◆ WORK ITEM: All of the data must be output exactly, with every picture left out.

◆ DATA EXCERPTS:
____________________

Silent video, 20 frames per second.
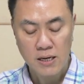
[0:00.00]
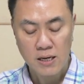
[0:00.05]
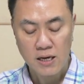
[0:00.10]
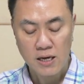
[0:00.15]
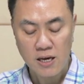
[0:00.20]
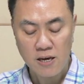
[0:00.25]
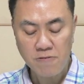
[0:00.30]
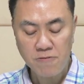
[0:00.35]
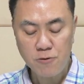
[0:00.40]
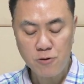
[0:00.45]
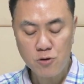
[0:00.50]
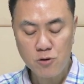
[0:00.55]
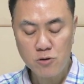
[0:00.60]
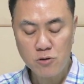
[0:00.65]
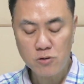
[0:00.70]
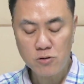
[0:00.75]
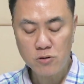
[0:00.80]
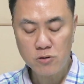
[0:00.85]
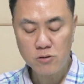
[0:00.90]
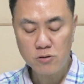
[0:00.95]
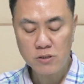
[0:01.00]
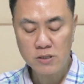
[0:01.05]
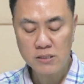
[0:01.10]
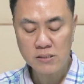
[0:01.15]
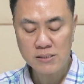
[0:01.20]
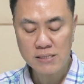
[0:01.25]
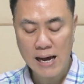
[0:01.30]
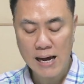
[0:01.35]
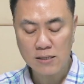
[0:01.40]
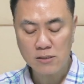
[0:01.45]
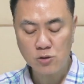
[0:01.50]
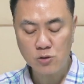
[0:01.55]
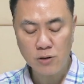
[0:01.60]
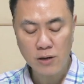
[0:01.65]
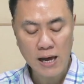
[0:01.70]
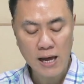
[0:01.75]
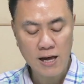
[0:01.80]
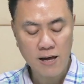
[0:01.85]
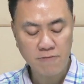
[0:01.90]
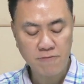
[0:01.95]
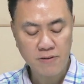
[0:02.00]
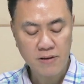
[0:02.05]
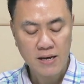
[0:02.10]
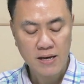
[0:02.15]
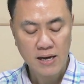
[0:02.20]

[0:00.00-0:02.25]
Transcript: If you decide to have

____________________

◆ ANSWER TO THIS PROBLEM:
Silent video, 20 frames per second.
[0:00.00]
[0:00.05]
[0:00.10]
[0:00.15]
[0:00.20]
[0:00.25]
[0:00.30]
[0:00.35]
[0:00.40]
[0:00.45]
[0:00.50]
[0:00.55]
[0:00.60]
[0:00.65]
[0:00.70]
[0:00.75]
[0:00.80]
[0:00.85]
[0:00.90]
[0:00.95]
[0:01.00]
[0:01.05]
[0:01.10]
[0:01.15]
[0:01.20]
[0:01.25]
[0:01.30]
[0:01.35]
[0:01.40]
[0:01.45]
[0:01.50]
[0:01.55]
[0:01.60]
[0:01.65]
[0:01.70]
[0:01.75]
[0:01.80]
[0:01.85]
[0:01.90]
[0:01.95]
[0:02.00]
[0:02.05]
[0:02.10]
[0:02.15]
[0:02.20]

[0:00.00-0:02.25]
Transcript: If you decide to have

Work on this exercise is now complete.